Please output all the entries word for word, without the pictures.

(Saved entries)
┌────────
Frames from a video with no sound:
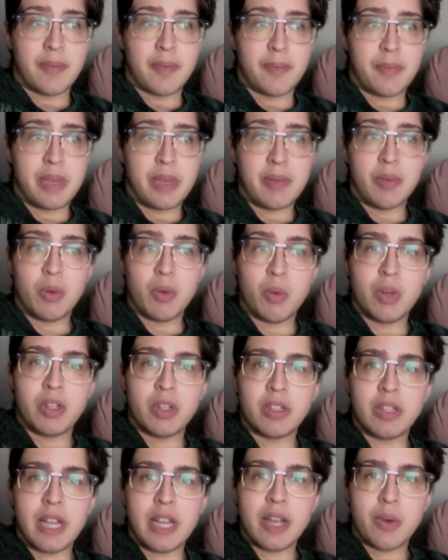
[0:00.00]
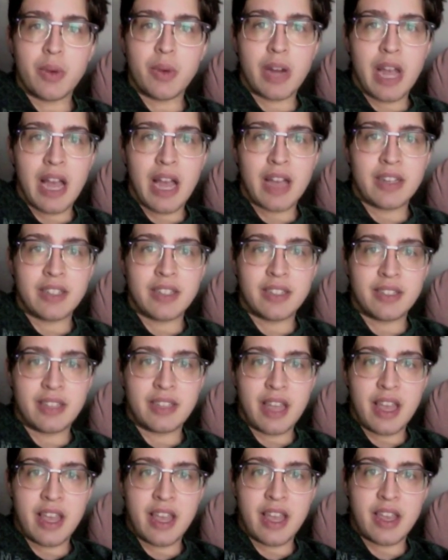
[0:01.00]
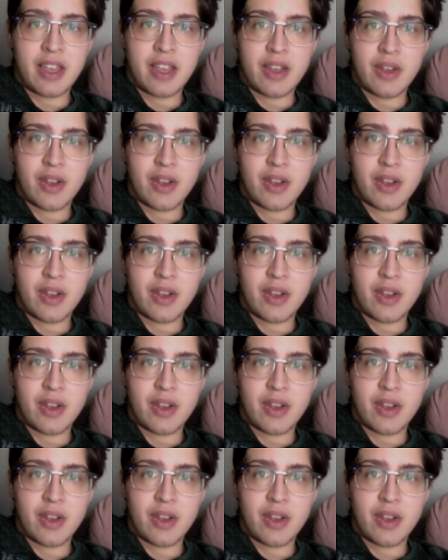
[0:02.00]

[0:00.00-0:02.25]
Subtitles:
people wouldn't like what I had to say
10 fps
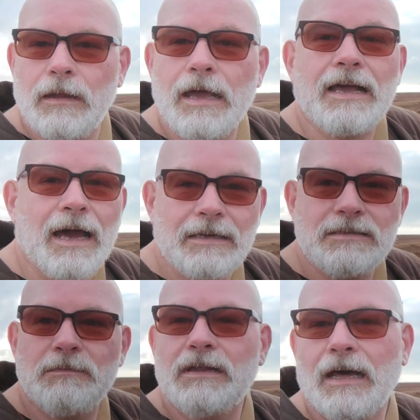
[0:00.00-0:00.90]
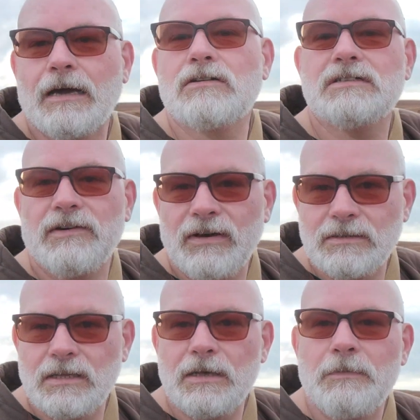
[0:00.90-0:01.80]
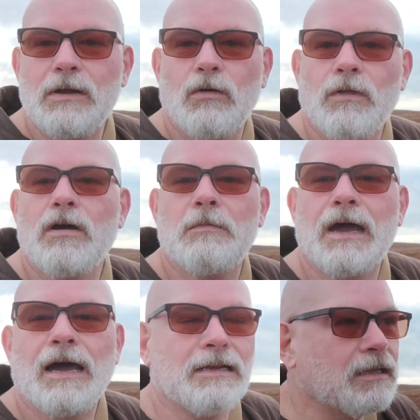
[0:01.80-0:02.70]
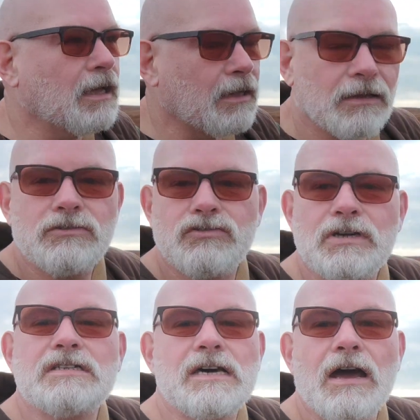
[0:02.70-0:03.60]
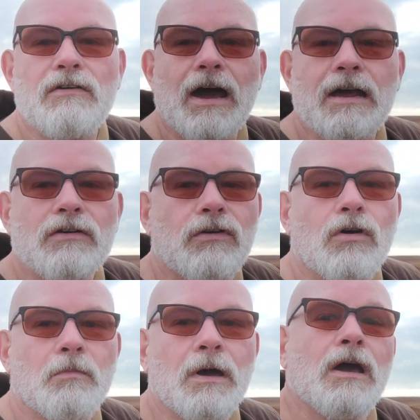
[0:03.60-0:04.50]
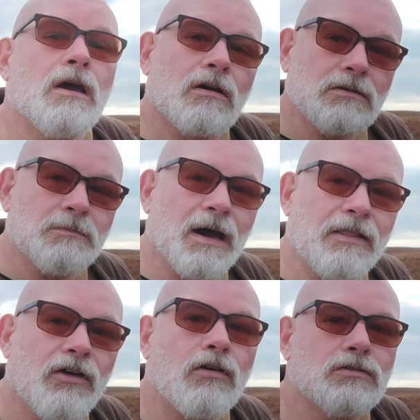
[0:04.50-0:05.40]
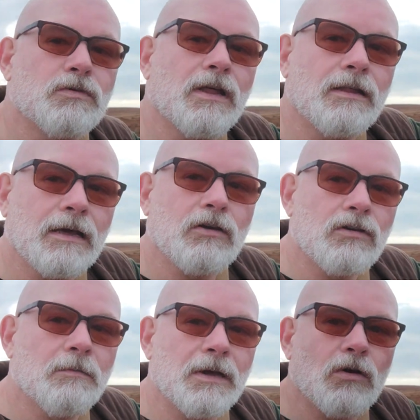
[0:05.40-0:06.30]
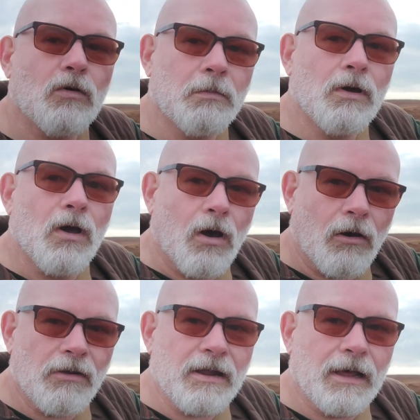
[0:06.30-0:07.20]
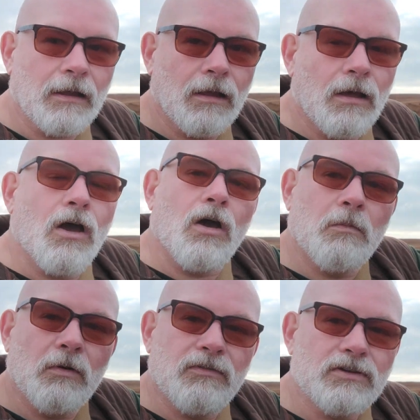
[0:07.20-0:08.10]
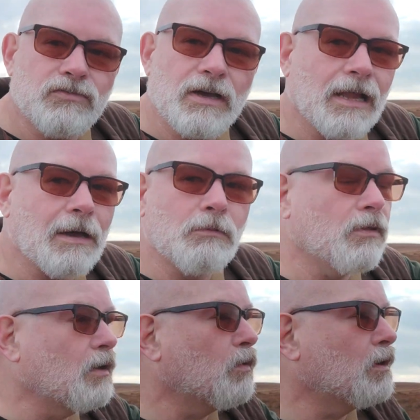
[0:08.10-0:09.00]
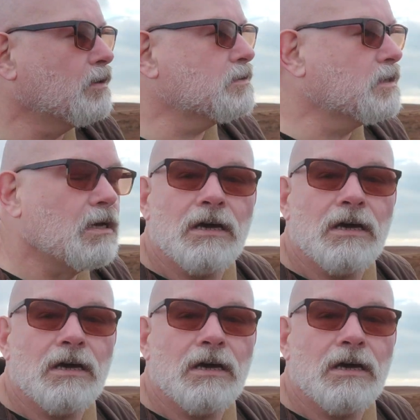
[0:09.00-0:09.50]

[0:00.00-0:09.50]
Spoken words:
It can't have been that, because I've actually been up there behind, in the trees are higher up, because my thoughts were that they could have been up on an hill above the tree line, but they weren't.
└────────
▸ **Exercise answer**
Frames from a video with no sound:
[0:00.00]
[0:01.00]
[0:02.00]

[0:00.00-0:02.25]
Subtitles:
people wouldn't like what I had to say
10 fps
[0:00.00-0:00.90]
[0:00.90-0:01.80]
[0:01.80-0:02.70]
[0:02.70-0:03.60]
[0:03.60-0:04.50]
[0:04.50-0:05.40]
[0:05.40-0:06.30]
[0:06.30-0:07.20]
[0:07.20-0:08.10]
[0:08.10-0:09.00]
[0:09.00-0:09.50]

[0:00.00-0:09.50]
Spoken words:
It can't have been that, because I've actually been up there behind, in the trees are higher up, because my thoughts were that they could have been up on an hill above the tree line, but they weren't.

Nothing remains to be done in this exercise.